El cincuenta aniversario del fallecimiento de D. Manuel Azaña está siendo ocasión para numerosas referencias, recuerdos y debates. En general, la figura de Azaña ha dejado de ser objeto arrojadizo, materia de apasionamiento político entre unos españoles y otros, para convertirse en un elemento de reflexión histórica. En otras palabras, D. Manuel Azaña ha pasado de la Política a la Historia, y por tanto no es ‹‹propiedad›› de una parte de los españoles, de un partido, sino del conjunto de la sociedad española, de nuestra Historia.
Situar la figura de Azaña en la Historia significa hacer un esfuerzo por ‹‹entender›› al Presidente de la II República en el contexto de la crisis europea y española de los años treinta de nuestro siglo; significa valorar en su conjunto los aspectos positivos de su proyecto político y no por ello olvidar alguno de los errores de sus práctica política reconocidos por él mismo al final de su vida. En mi opinión, la imagen que gran parte de los españoles tienen hoy de D. Manuel Azaña es que fue un político honesto y austero, y que pretendió, sin conseguirlo, la modernización de España y el establecimiento de un Estado democrático. Pues bien, en lo esencial, si ésta es efectivamente la imagen más generalizada de Azaña, en mi opinión, creo que se ha hecho finalmente justicia al político republicano.
D. Manuel Azaña fue un escritor y un político radical-liberal. Formaba parte de la generación de políticos liberales del primer tercio del siglo XX que compartieron hasta 1923 el proyecto de democratizar la monarquía de Alfonso XIII: un proyecto político en el que coincidían todos los liberales, desde el Conde de Romanones hasta D. Manuel Azaña, pasando por Santiago Alba y Melquiades Álvarez. Los liberales y conservadores monárquicos, moderados y gradualistas, fracasaron en su empeño en 1923 y en 1931 por la miopía y el freno impuesto por los sectores más inmovilistas de la sociedad española; D. Manuel Azaña tuvo la oportunidad de construir ex novo, un régimen liberal democrático, pero igualmente fracasó, en 1934 y 1936, en gran medida por concebir el régimen republicano excluyendo a una gran parte de la sociedad española. En el primer tercio del siglo XX, fracasaron por tanto los dos intentos de transición democrática: la moderada y gradualista, en la que participó el mismo Azaña hasta 1923, y que pretendía democratizar el régimen de la restauración, y fracasó también la solución republicana de 1931 en un proceso creciente de polarización de la sociedad española a la vez que se devaluaba cada vez más el sistema parlamentario, la libertad y el Estado de Derecho.

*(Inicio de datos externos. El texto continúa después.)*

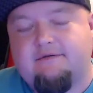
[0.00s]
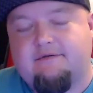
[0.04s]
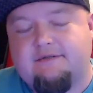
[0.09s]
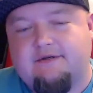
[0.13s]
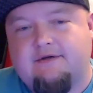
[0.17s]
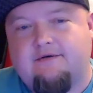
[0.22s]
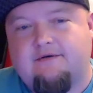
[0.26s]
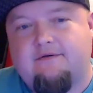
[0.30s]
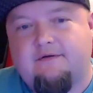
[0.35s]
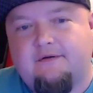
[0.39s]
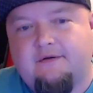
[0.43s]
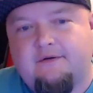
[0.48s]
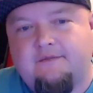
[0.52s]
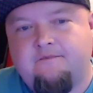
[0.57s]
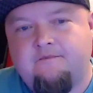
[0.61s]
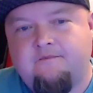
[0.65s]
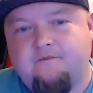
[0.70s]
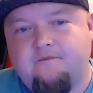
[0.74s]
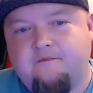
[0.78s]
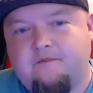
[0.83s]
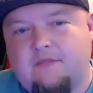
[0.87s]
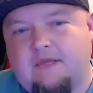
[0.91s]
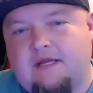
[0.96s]
So.
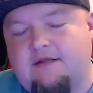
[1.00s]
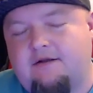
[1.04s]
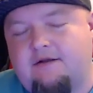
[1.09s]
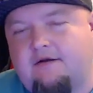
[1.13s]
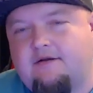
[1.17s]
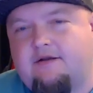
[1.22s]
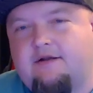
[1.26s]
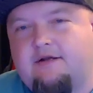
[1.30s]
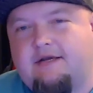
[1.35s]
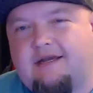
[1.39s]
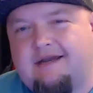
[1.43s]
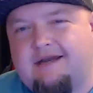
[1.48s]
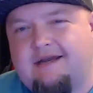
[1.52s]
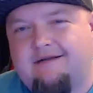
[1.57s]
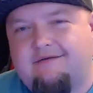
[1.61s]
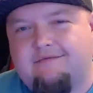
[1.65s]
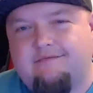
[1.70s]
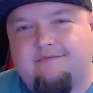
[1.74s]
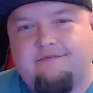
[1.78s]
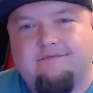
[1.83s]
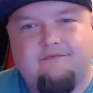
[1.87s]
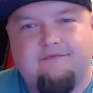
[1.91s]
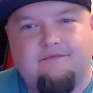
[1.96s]
And you know you can't
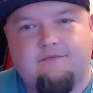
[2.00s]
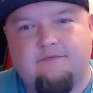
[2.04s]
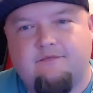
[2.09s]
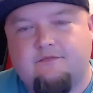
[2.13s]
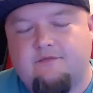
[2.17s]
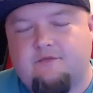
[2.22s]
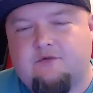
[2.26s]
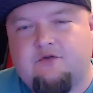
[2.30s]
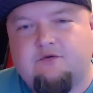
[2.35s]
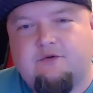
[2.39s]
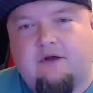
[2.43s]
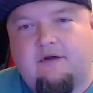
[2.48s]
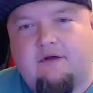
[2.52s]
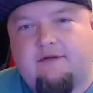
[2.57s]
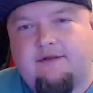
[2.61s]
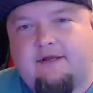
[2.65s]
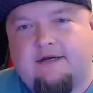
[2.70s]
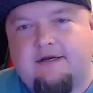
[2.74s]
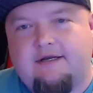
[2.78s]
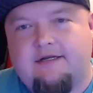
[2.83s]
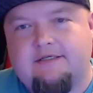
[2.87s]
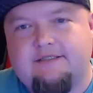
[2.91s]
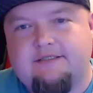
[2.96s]
dwell on
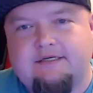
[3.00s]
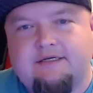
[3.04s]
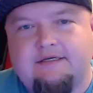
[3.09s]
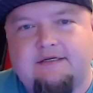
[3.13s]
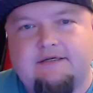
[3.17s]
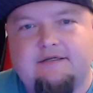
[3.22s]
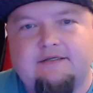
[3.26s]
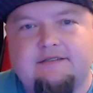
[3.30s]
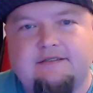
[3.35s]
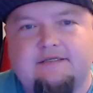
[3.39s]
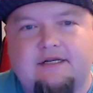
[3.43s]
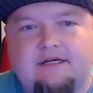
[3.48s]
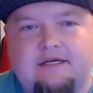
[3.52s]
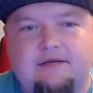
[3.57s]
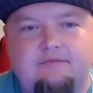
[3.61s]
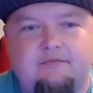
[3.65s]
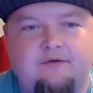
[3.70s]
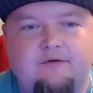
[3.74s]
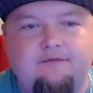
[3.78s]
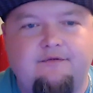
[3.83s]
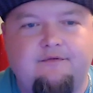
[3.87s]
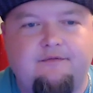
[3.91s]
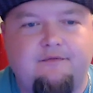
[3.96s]
that kind of shit. Just gotta keep
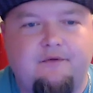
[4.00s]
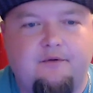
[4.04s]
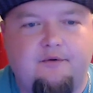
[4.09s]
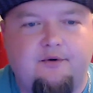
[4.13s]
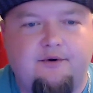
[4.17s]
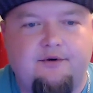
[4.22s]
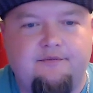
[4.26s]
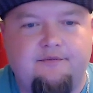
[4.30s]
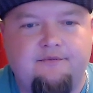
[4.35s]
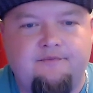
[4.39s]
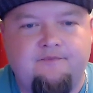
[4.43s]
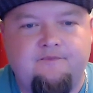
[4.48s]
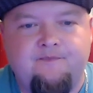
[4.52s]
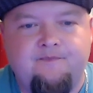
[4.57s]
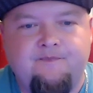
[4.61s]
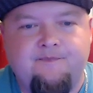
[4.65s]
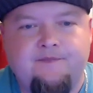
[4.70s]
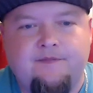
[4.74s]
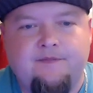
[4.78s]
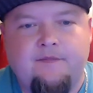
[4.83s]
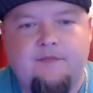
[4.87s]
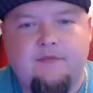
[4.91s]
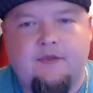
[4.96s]
moving forward.
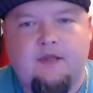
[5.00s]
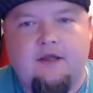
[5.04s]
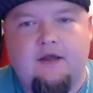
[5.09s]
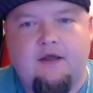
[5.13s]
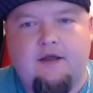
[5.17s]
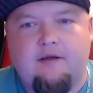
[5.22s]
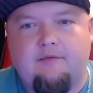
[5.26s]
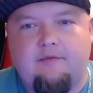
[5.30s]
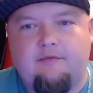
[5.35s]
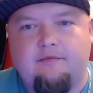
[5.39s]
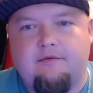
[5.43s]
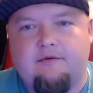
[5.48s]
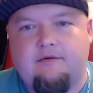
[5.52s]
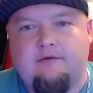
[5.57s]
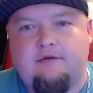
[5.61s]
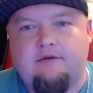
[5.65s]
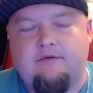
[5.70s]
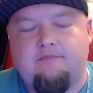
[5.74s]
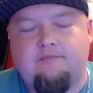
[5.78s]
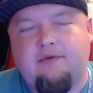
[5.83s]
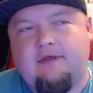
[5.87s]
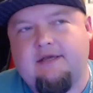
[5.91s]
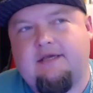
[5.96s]
Um, you
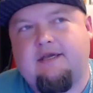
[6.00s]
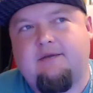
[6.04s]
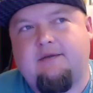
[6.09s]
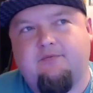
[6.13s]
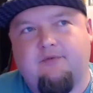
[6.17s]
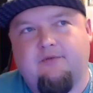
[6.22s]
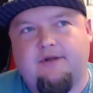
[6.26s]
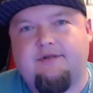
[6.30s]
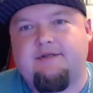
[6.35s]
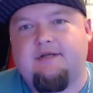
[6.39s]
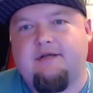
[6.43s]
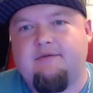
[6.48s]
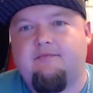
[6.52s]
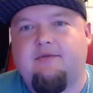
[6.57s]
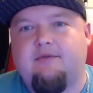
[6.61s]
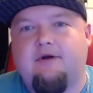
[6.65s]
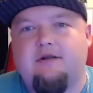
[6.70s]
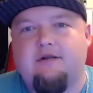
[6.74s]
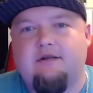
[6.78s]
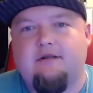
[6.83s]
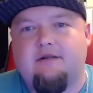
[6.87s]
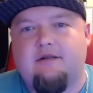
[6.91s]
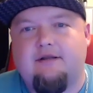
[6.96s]
know, play keep renting,
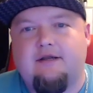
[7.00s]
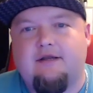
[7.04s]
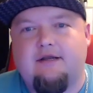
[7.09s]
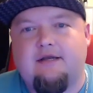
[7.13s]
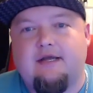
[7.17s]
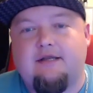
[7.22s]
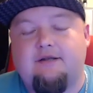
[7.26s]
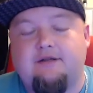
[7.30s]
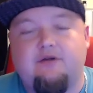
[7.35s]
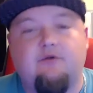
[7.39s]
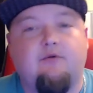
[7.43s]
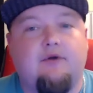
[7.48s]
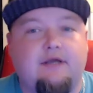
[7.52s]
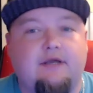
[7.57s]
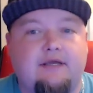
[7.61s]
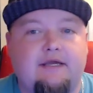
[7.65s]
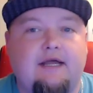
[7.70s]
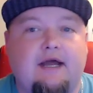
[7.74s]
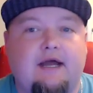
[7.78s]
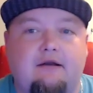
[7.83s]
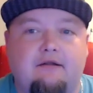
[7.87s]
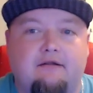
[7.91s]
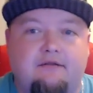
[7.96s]
but like I do want to
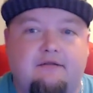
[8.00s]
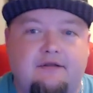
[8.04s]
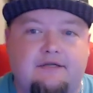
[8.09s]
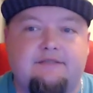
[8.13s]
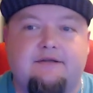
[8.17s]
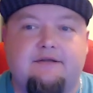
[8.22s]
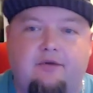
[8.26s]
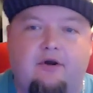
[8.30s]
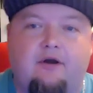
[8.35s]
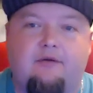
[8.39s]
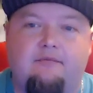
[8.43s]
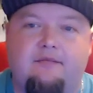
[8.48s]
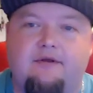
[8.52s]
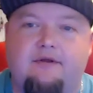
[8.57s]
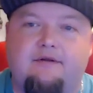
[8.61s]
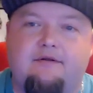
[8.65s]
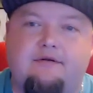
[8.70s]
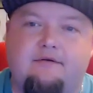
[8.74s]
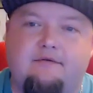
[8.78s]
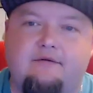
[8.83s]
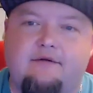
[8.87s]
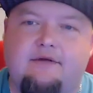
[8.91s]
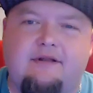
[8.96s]
get out of this apartment.
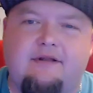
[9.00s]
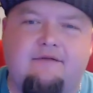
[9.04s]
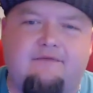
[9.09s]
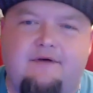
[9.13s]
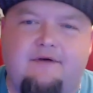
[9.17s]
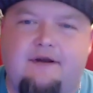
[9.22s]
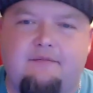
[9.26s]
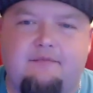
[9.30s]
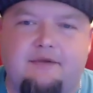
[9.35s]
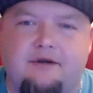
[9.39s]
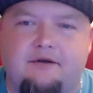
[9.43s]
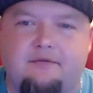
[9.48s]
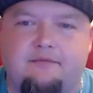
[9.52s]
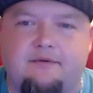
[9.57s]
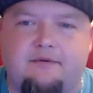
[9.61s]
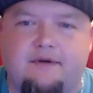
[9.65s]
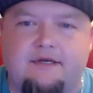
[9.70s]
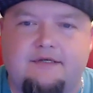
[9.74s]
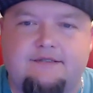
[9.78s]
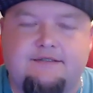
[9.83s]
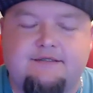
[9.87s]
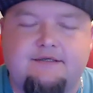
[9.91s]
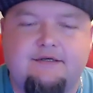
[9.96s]
I find a bigger
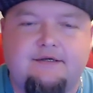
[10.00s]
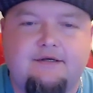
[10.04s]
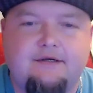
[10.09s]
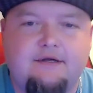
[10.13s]
place.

Desde un punto de vista histórico-filosófico, a mi juicio, hay tres elementos que explican la orientación radical del discurso azañista: el concepto de soberanía absoluta vinculado al principio democrático muy en la tradición roussoniana; el culto a la razón como elemento suficiente y justificativo para la ordenación de la sociedad y, consecuentemente, el estanismo, la consideración del Estado como instancia esencial y prácticamente única como instrumento vertebrador de la sociedad española. En el fondo, Azaña asimiló mucho de la tradición racionalista y liberal radical francesa y muy poco de las corrientes de pensamiento clásico liberal anglo-sajón.
Por ello su acción política se encontró mediatizada por factores generales de contexto europeo y español, por la crisis de los años treinta, consistente en el rechazo del parlamentarismo y el ascenso de soluciones totalitarias y autoritarias de izquierdas y derechas.
Pero frente a ella, Azaña no utilizó la razón para entender, para explicar, para adaptarse a una realidad difícil e incluso hostil: no utilizó la razón como índice de lo posible, de lo recomendable según el ‹‹sentido común››. D. Manuel Azaña utilizó la razón para transformar la realidad por medio del Estado y al final la realidad se impuso, como se impone siempre, a los que han pretendido realizar ingeniería social.
Personalmente, el Azaña que prefiero es el escritor y el ensayista, y de todos sus discursos sin duda el más memorable fue aquel en el que pedía para todos los españoles, una vez finalizase la tragedia de la guerra civil, Paz, Piedad y Perdón. Lástima que estas tres nobles ideas no fueran las que se impusieron en 1939.